ObjectClass Inheritance

Each objectClass is a class that describes the characteristics of objects of that type.

However, unlike simple inheritance, objects in LDAP can be and often are instances of multiple classes (some programming languages provide similar functionality through multiple inheritance). This is possible because LDAP's conception of a class is simply a collection of attributes that it MUST or MAY have. This allows multiple classes to be specified for an entry (although only one STRUCTURAL objectClass can and must be present), resulting in the object simply having access to the merged collection of attributes with the strictest MUST or MAY declaration taking precedence.

In its definition, an objectClass can identify a parent objectClass from which to inherit its attributes. This is done using SUP followed by the objectClass to inherit from. For instance, the organizationalPerson objectClass begins like this:

objectclass ( 2.5.6.7 NAME 'organizationalPerson' SUP person STRUCTURAL
 . . .

The objectClass following the SUP identifier is the parent objectClass. The parent must share the objectClass type of the objectClass being defined (for instance STRUCTURAL or AUXILIARY). The child objectClass automatically inherits the attributes and attribute requirements of the parent.

When assigning an objectClass in an entry, you only need to specify the most specific descendent of an inheritance chain to have access to the attributes all the way up. In the last section, we used this to specify inetOrgPerson as the sole objectClass for our John Smith entry while still having access to the attributes defined in the person and organizationalPerson objectClasses. The inetOrgPerson inheritance hierarchy looks like this:

inetOrgPerson -> organizationalPerson -> person -> top

Almost all objectClass inheritance trees end with a special objectClass called "top". This is an abstract objectClass whose only purpose is to require that objectClass itself be set. It is used to indicate the top of the inheritance chain.

Attribute Inheritance

In a similar way, attributes themselves can list a parent attribute during their definition. The attribute will then inherit the properties that were set in the parent attribute.

This is often used for making more specific versions of a general attribute. For instance, a surname is a type of name and can use all of the same methods to compare and check for equality. It can inherit these qualities to get the general form of a "name" attribute. In fact, the actual surname definition may contain little more than a pointer back to the parent attribute.

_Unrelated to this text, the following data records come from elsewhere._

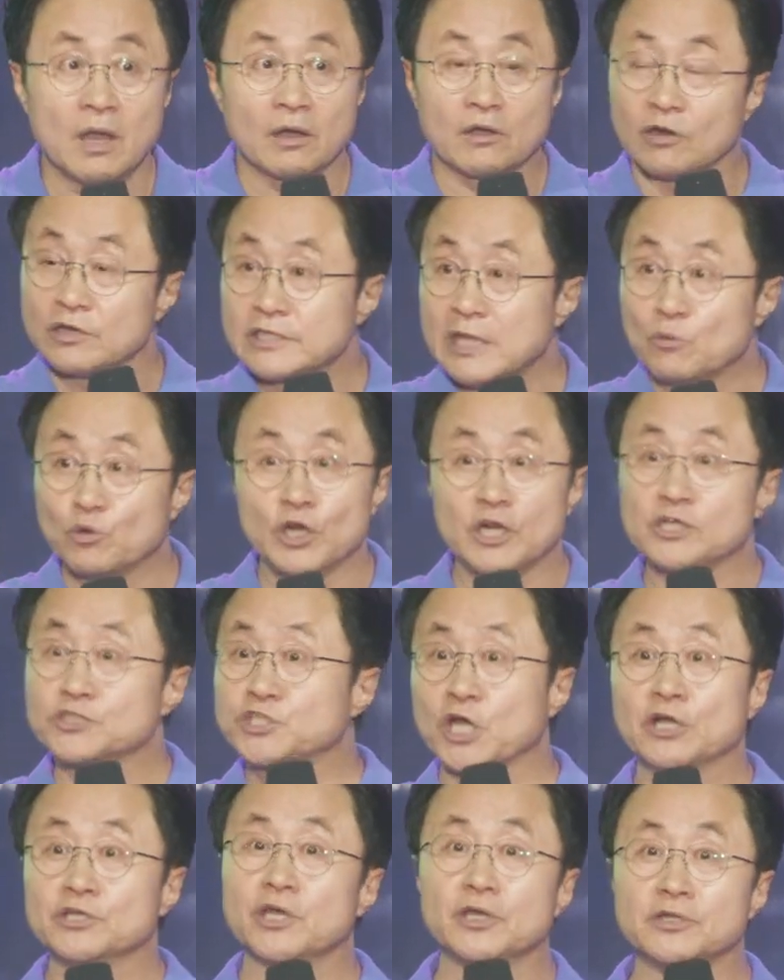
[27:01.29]
그런데 우리는
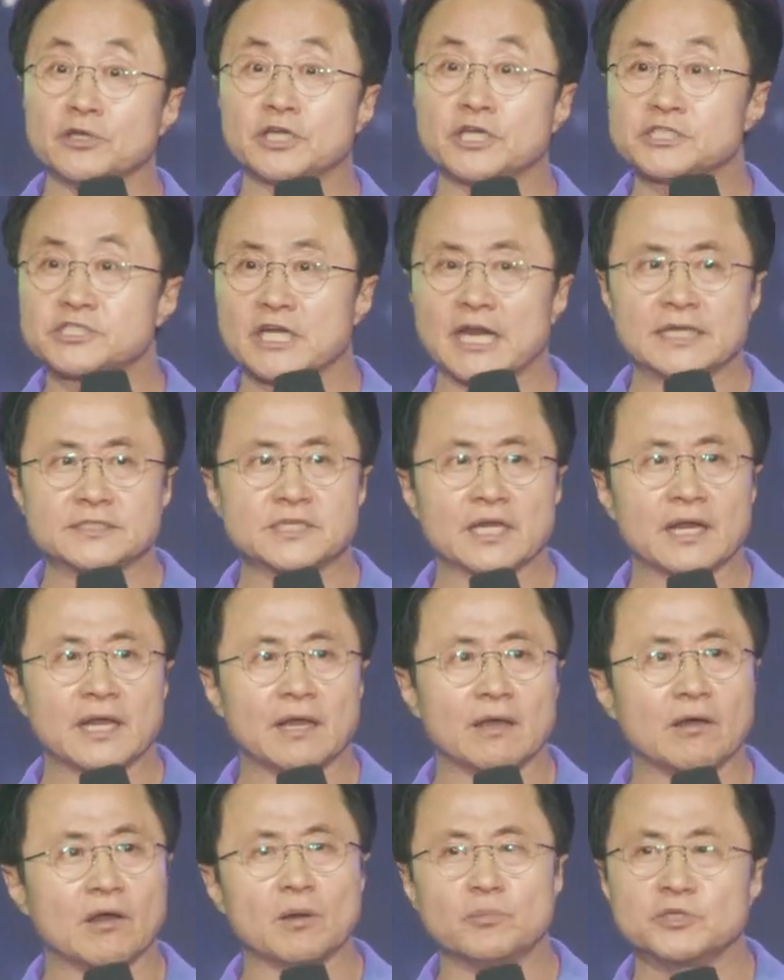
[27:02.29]
전혀 느끼질
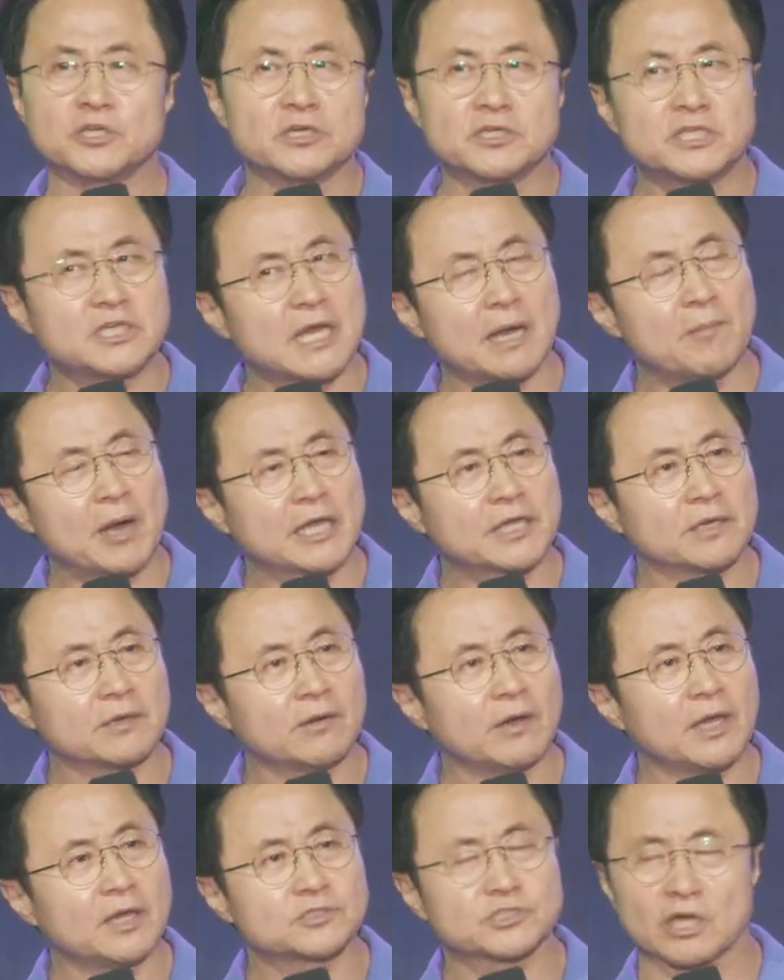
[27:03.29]
않잖아요. 여러분 이거 기가 막힌
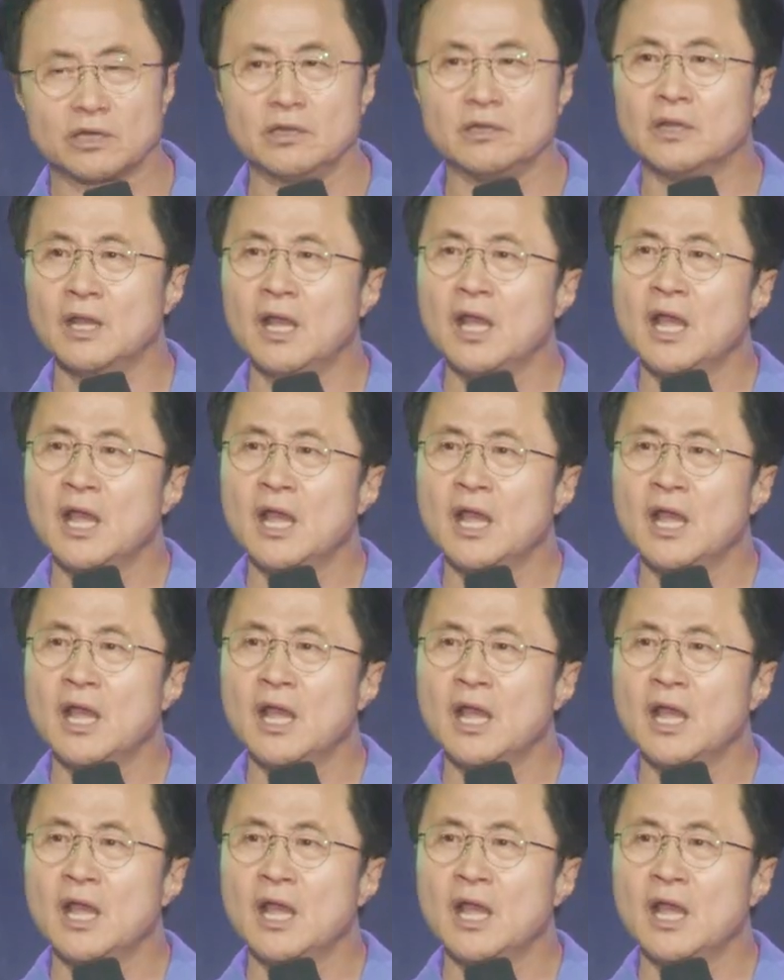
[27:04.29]
거예요. 저는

This is useful because it allows for the creation of a specific attribute that is useful for people interpreting the element, even when its general form remains unchanged. The inheritance of the surname attribute we discussed here helps people distinguish between a surname and a more general name, but other than the value's meaning, there is little difference between a surname and name to the LDAP system.

LDAP Protocol Variations

We mentioned at the beginning that LDAP is actually just the protocol that defines the communication interface for working with directory services. This is generally just known as the LDAP or ldap protocol.

It is worth mentioning that you might see some variants on the regular format:

  • ldap://: This is the basic LDAP protocol that allows for structured access to a directory service.
  • ldaps://: This variant is used to indicate LDAP over SSL/TLS. Normal LDAP traffic is not encrypted, although most LDAP implementations support this. This method of encrypting LDAP connections is actually deprecated and the use of STARTTLS encryption is recommended instead. If you are operating LDAP over an insecure network, encryption is strongly recommended.
  • ldapi://: This is used to indicate LDAP over an IPC. This is often used to connect securely with a local LDAP system for administrative purposes. It communicates over internal sockets instead of using an exposed network port.

All three formats utilize the LDAP protocol, but the last two indicate additional information about how it is being used.

Conclusion

You should have a fairly good understanding of the LDAP protocol and the way that implementations of LDAP represent data to users. Understanding how elements of the system are related to each other and where they get their properties makes managing and using LDAP systems simpler and more predictable.